Some Indian political and religious leaders have called for imposing federal rule and sending troops to Orissa state, where the ruling Hindu Bharatiya Janata Party (BJP) coalition government has been unable to stop the violence.
Christian schools in India voluntarily closed Aug. 29 to protest the violence, and Christians in many parts of India participated in days of prayer and fasting to draw attention to the crisis. Many moderate Hindus have joined in public appeals for peace, which one Roman Catholic cardinal called “the sign of a new era.”
Christian representatives have met with the India’s president, the federal interior minister, Orissa’s chief minister and other political leaders to ask for protection of Christians in Orissa.
“The growth of Hindu nationalism in India, both in its democratic political form and its mob-terrorist form, threatens to put the country on a path of sectarian conflict and religious violence,” warned Raymond J. De Souza, a Catholic priest and observer of India’s religious scene. “The more extreme Hindu nationalists want to overturn India’s official secularity in favor of an explicit Hindu identity. In such an India, the public life and even presence of Muslims and Christians would be severely circumscribed.”
In Orissa, Hindu extremists continued to issue threats. Praveen Togadia, leader of the Vishwa Hindu Parishad (VHP) group that blamed the swami’s murder on Christians, warned Sept. 7 of nationwide trouble if the killers aren’t immediately arrested.
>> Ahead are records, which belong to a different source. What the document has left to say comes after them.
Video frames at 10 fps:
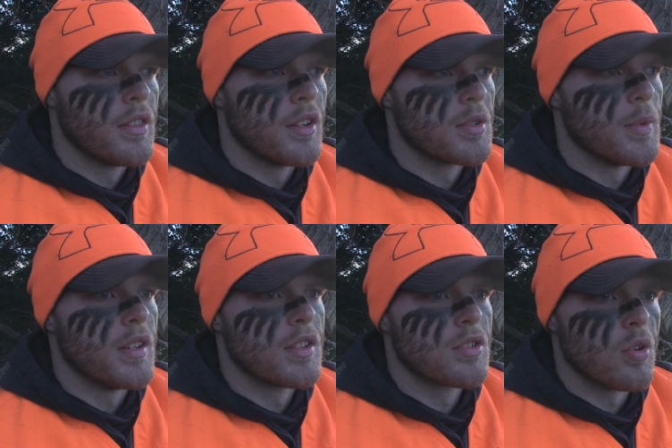There's
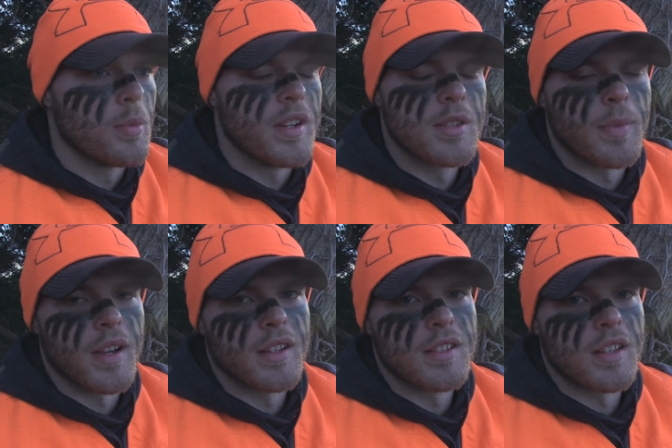been so many
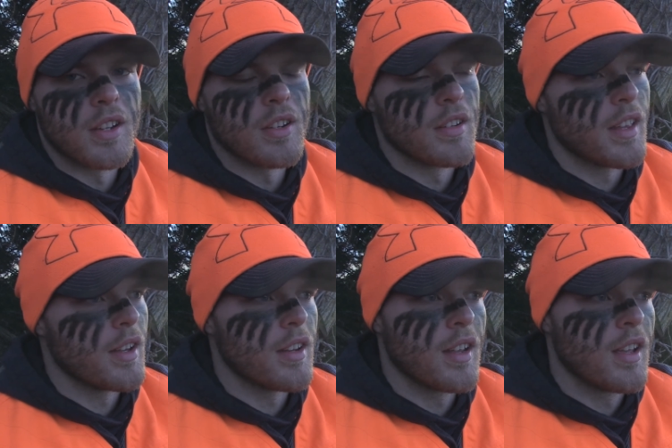spikes here that,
Earlier, he called for creation of a commission to investigate Christian missionary activity in Orissa and to strictly enforce anti-conversion laws. Hindu groups in Orissa -— where many tribal and lower-caste Hindus have decided to follow Christ -— often accuse Christians of bribing or tricking poor Hindus into converting to Christianity.
In the wake of the latest riots, reports have come from several areas of Hindus pressuring Christians to “reconvert” to Hinduism if they want to return to their homes.
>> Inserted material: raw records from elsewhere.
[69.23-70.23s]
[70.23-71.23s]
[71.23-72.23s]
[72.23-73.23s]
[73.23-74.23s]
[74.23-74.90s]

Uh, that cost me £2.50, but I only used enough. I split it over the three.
“If you want to be in the village, you have to reconvert back to Hinduism,” said Sam Paul, national secretary of the All-India Christian Council, in a press interview. “It is a severe problem and many pastors are suffering. Some 25 or 30 pastors who I know personally are in hiding.”
Orissa’s churches are asking Christians around the world to pray for an end to the violence, for the safe return of Christians in hiding, for freedom to practice their faith -— and for an end to the “reconversion” campaign.
“The people of Orissa need to know that Christians in India are peace-loving,” one Christian worker said. “It is in our Holy Scriptures. It is required. Now the state of Orissa is in chaos because innocent, peace-loving people have been attacked. May God comfort and provide healing and food for those who are hurt and hungry.”
Orissa has seen many attacks on Christians in the past, particularly in tribal areas. Militants burned hundreds of churches and homes last December. In 1999, extremists burned alive Australian Baptist missionary Graham Staines and his two young sons.
Compiled by Baptist Press from international sources.